What you have to do
Down to the final line, print the records below exactly and without pictures.

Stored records
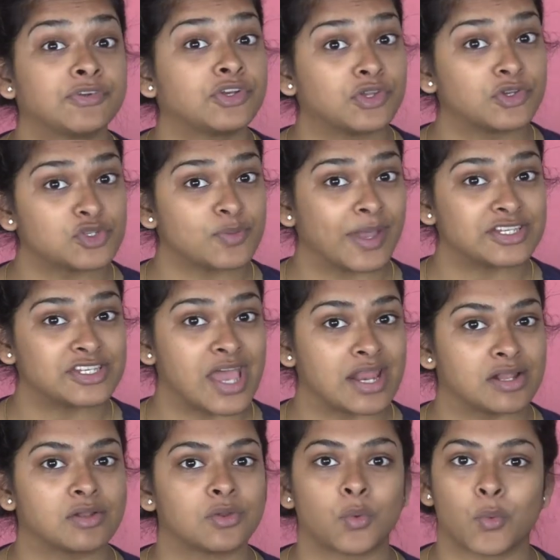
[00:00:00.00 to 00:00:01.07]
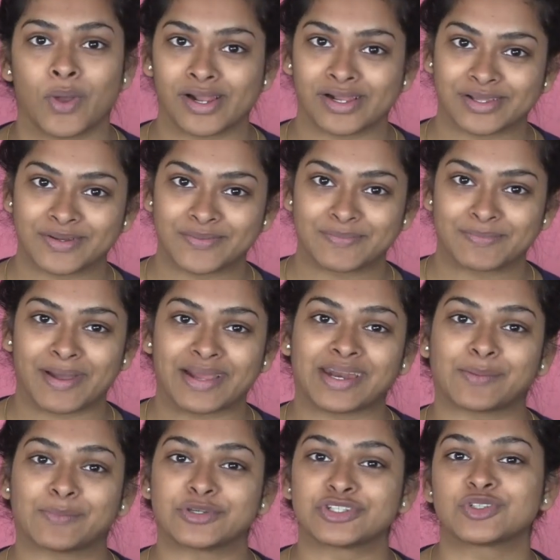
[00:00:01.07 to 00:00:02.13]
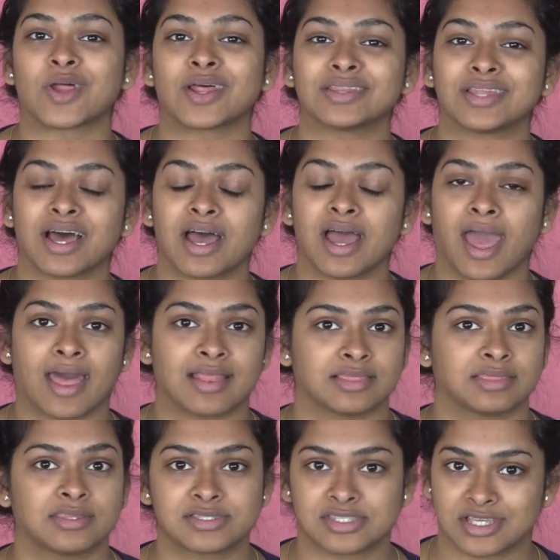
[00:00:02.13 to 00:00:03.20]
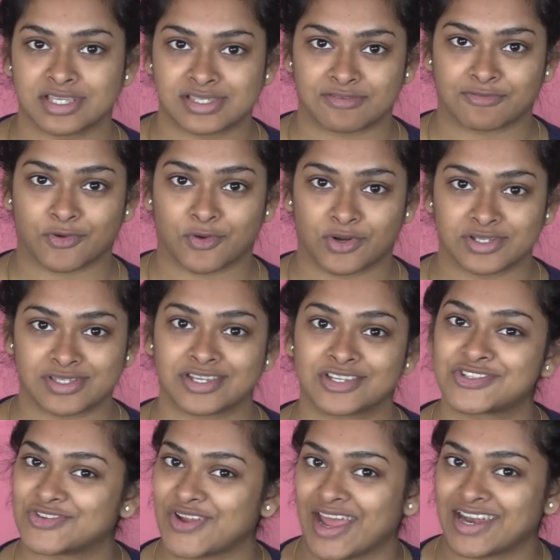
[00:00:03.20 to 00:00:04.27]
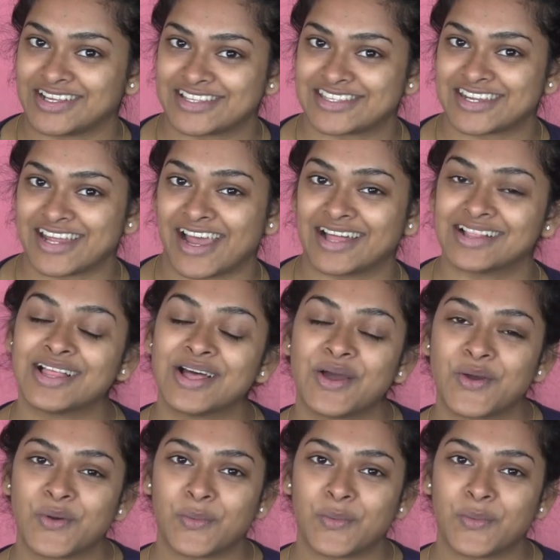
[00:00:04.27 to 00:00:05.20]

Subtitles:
you're new to my channel, welcome. My name is Shraddha, and this is of course SHRADYSSTYLE,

Expected output
[00:00:00.00 to 00:00:01.07]
[00:00:01.07 to 00:00:02.13]
[00:00:02.13 to 00:00:03.20]
[00:00:03.20 to 00:00:04.27]
[00:00:04.27 to 00:00:05.20]

Subtitles:
you're new to my channel, welcome. My name is Shraddha, and this is of course SHRADYSSTYLE,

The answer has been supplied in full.